--- Data extracts ---

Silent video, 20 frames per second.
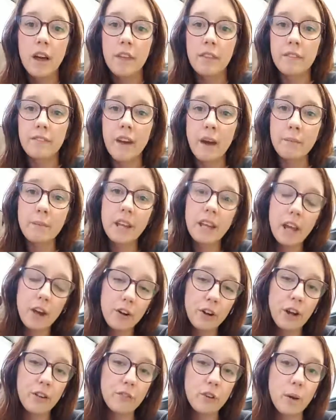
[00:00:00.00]
The family
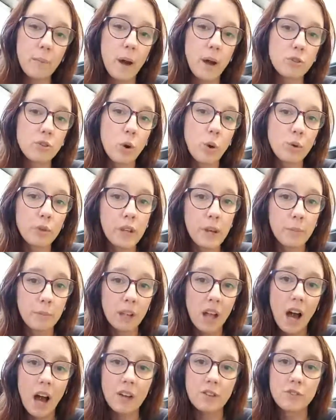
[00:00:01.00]
caregiver amount only
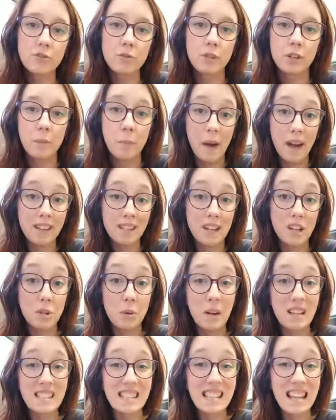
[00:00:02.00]
applies to a dependent
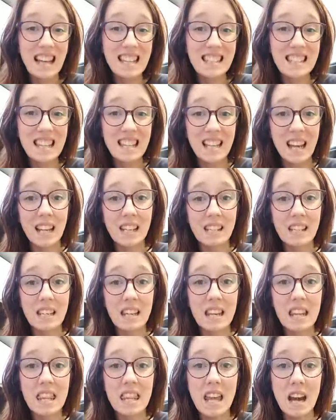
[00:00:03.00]
who has less than
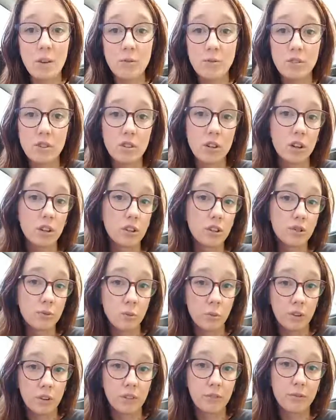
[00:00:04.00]
$19,000
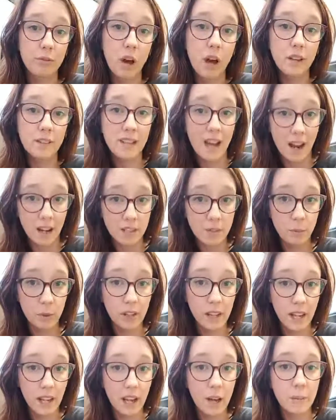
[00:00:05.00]
worth of
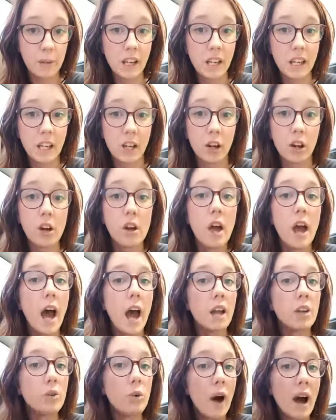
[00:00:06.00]
taxable income in a year
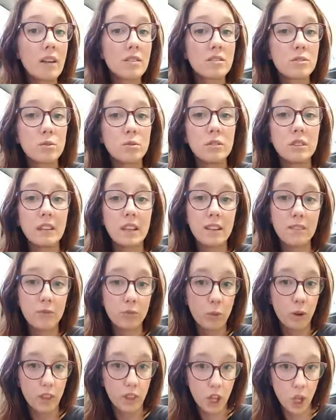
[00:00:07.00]
and who has to
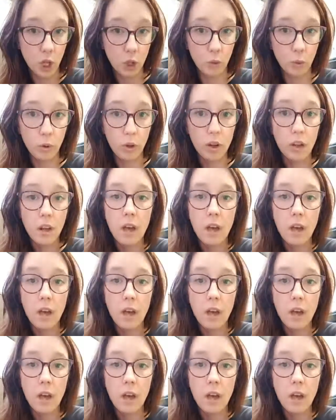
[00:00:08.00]
live with you.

---

=== What is needed ===
Your answer must be an exact copy of the records, free of images.

=== Response to the exercise ===
Silent video, 20 frames per second.
[00:00:00.00]
The family
[00:00:01.00]
caregiver amount only
[00:00:02.00]
applies to a dependent
[00:00:03.00]
who has less than
[00:00:04.00]
$19,000
[00:00:05.00]
worth of
[00:00:06.00]
taxable income in a year
[00:00:07.00]
and who has to
[00:00:08.00]
live with you.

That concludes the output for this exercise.